▸ Exercise goal: Output all entries verbatim, dropping pictures.

---------- Listed entries ----------

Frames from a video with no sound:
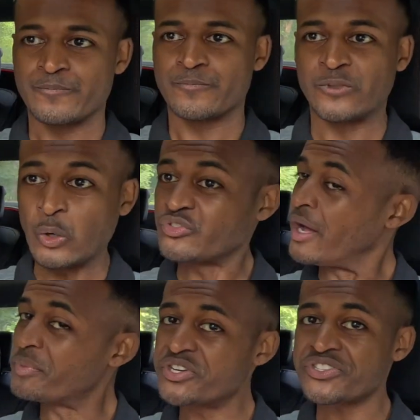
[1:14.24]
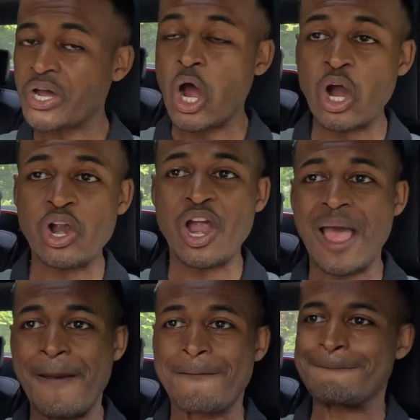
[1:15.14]
Those numbers are
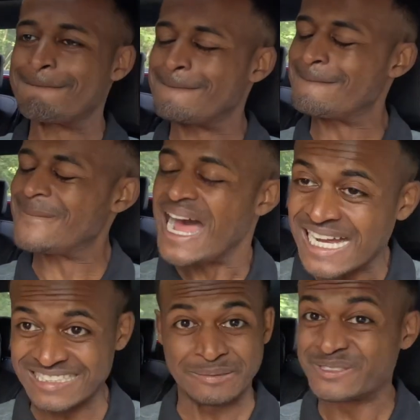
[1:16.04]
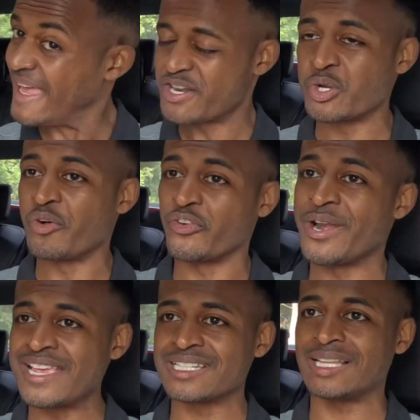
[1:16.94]
substantial for
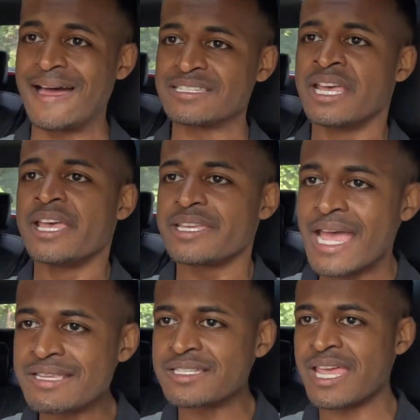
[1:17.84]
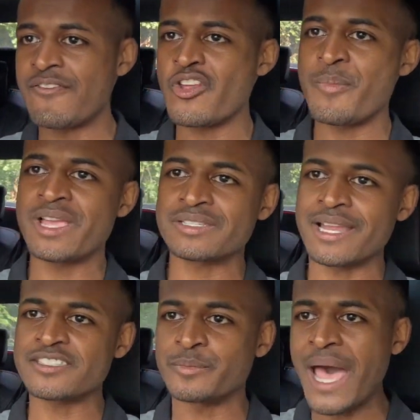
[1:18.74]
an S-Class. Yes, it's heavier because it
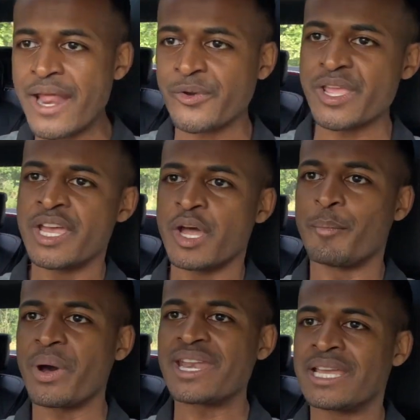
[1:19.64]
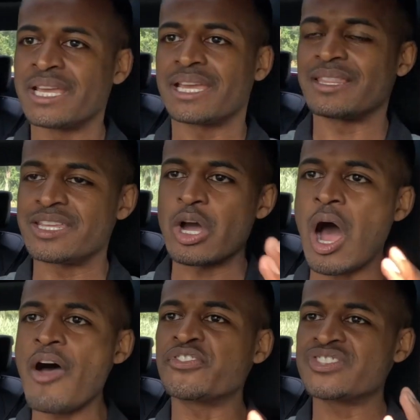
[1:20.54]
has a battery, but the
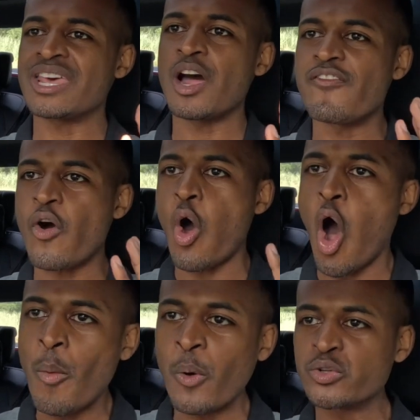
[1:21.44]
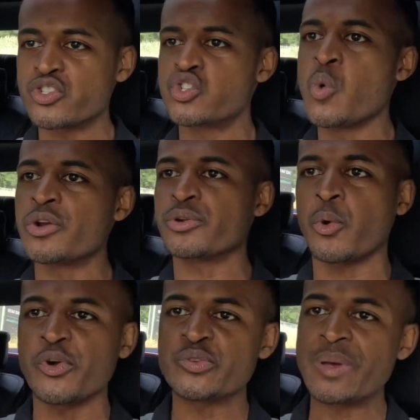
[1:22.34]
offset of almost 200
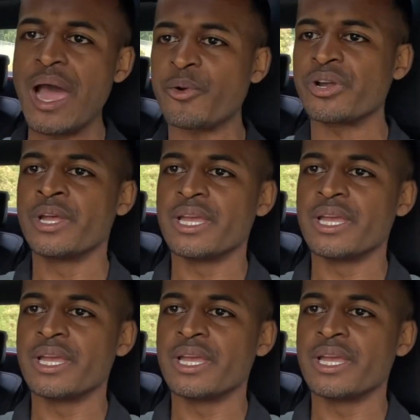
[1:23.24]
horsepower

----------

▸ Response area:
Frames from a video with no sound:
[1:14.24]
[1:15.14]
Those numbers are
[1:16.04]
[1:16.94]
substantial for
[1:17.84]
[1:18.74]
an S-Class. Yes, it's heavier because it
[1:19.64]
[1:20.54]
has a battery, but the
[1:21.44]
[1:22.34]
offset of almost 200
[1:23.24]
horsepower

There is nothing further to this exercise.